──────── EXTRACTED MATERIAL

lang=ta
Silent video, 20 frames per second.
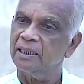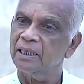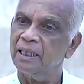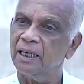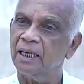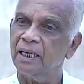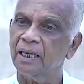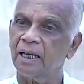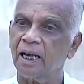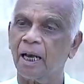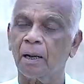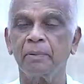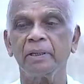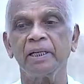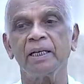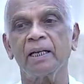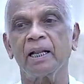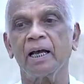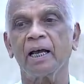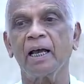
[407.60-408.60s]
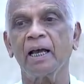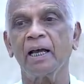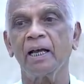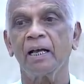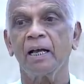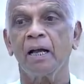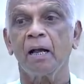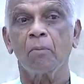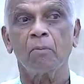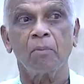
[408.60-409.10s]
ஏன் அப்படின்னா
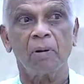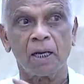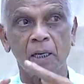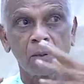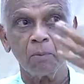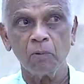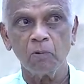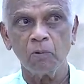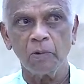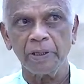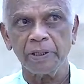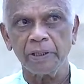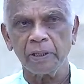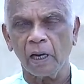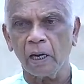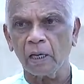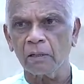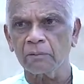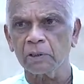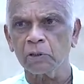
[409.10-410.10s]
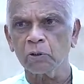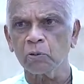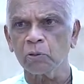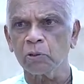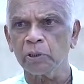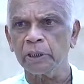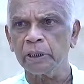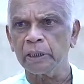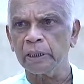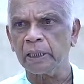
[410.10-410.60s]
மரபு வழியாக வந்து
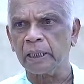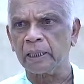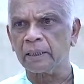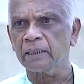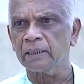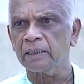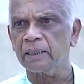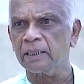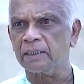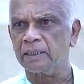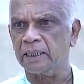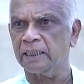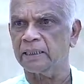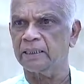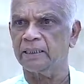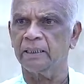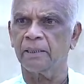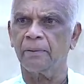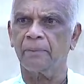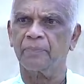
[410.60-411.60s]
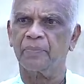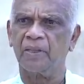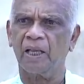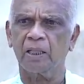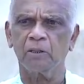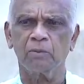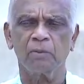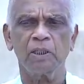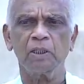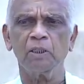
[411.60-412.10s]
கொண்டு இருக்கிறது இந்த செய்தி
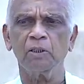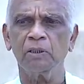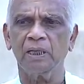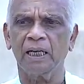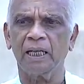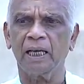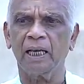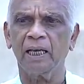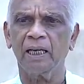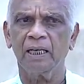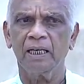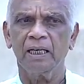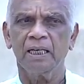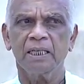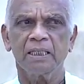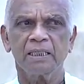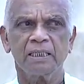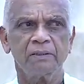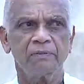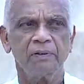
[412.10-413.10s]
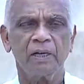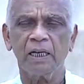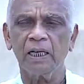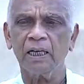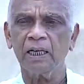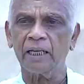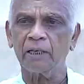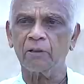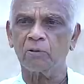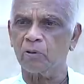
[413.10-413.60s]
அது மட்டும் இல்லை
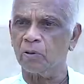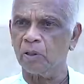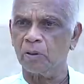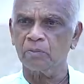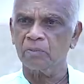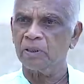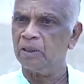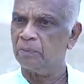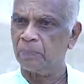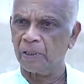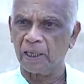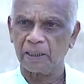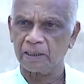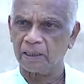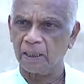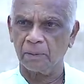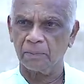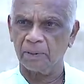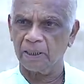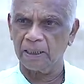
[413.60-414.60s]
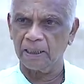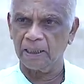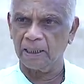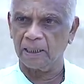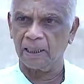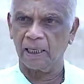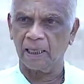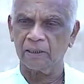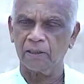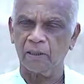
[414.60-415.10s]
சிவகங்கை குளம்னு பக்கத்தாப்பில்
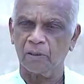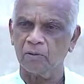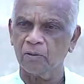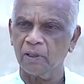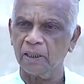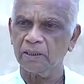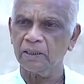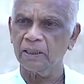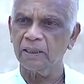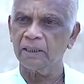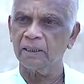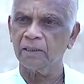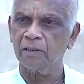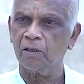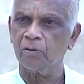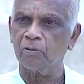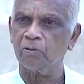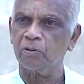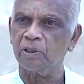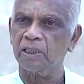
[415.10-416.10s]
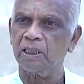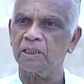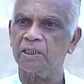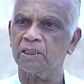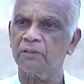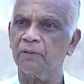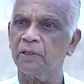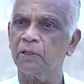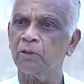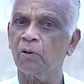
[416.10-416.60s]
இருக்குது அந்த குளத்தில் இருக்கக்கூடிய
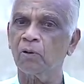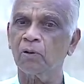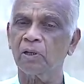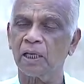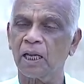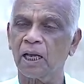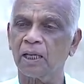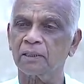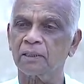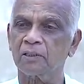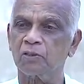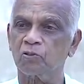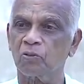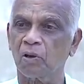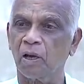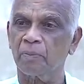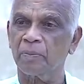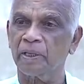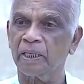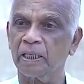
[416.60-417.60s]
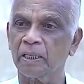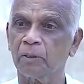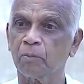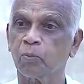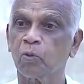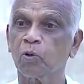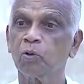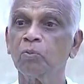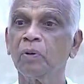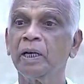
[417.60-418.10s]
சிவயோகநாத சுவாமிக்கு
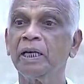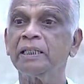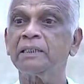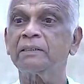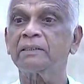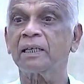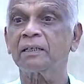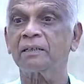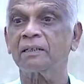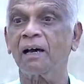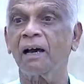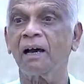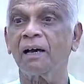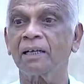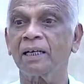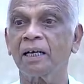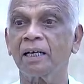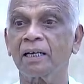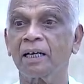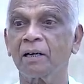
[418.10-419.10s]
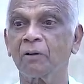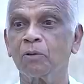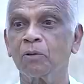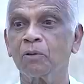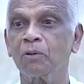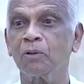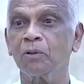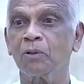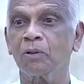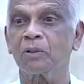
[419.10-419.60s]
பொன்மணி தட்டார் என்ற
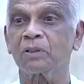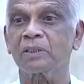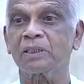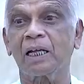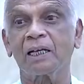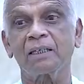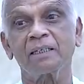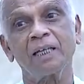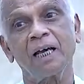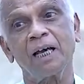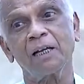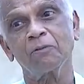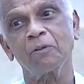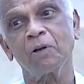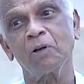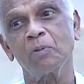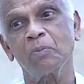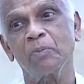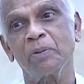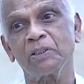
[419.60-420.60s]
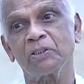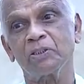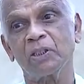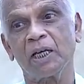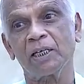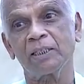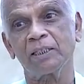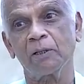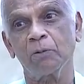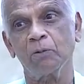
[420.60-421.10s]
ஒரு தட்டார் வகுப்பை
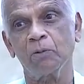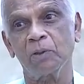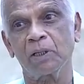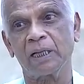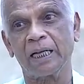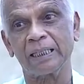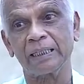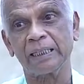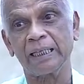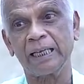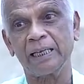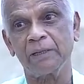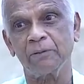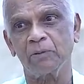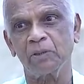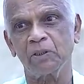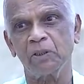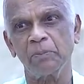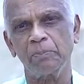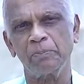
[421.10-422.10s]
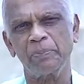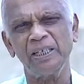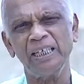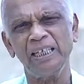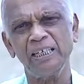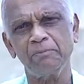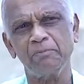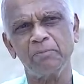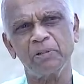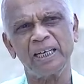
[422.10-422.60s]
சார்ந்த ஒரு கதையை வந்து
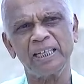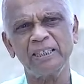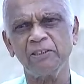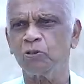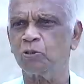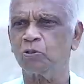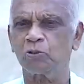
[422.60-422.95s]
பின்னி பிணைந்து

────────────────

ACTIVITY :: Every line of the records above must reappear exactly, though the pictures must not.

TASK OUTPUT ::
lang=ta
Silent video, 20 frames per second.
[407.60-408.60s]
[408.60-409.10s]
ஏன் அப்படின்னா
[409.10-410.10s]
[410.10-410.60s]
மரபு வழியாக வந்து
[410.60-411.60s]
[411.60-412.10s]
கொண்டு இருக்கிறது இந்த செய்தி
[412.10-413.10s]
[413.10-413.60s]
அது மட்டும் இல்லை
[413.60-414.60s]
[414.60-415.10s]
சிவகங்கை குளம்னு பக்கத்தாப்பில்
[415.10-416.10s]
[416.10-416.60s]
இருக்குது அந்த குளத்தில் இருக்கக்கூடிய
[416.60-417.60s]
[417.60-418.10s]
சிவயோகநாத சுவாமிக்கு
[418.10-419.10s]
[419.10-419.60s]
பொன்மணி தட்டார் என்ற
[419.60-420.60s]
[420.60-421.10s]
ஒரு தட்டார் வகுப்பை
[421.10-422.10s]
[422.10-422.60s]
சார்ந்த ஒரு கதையை வந்து
[422.60-422.95s]
பின்னி பிணைந்து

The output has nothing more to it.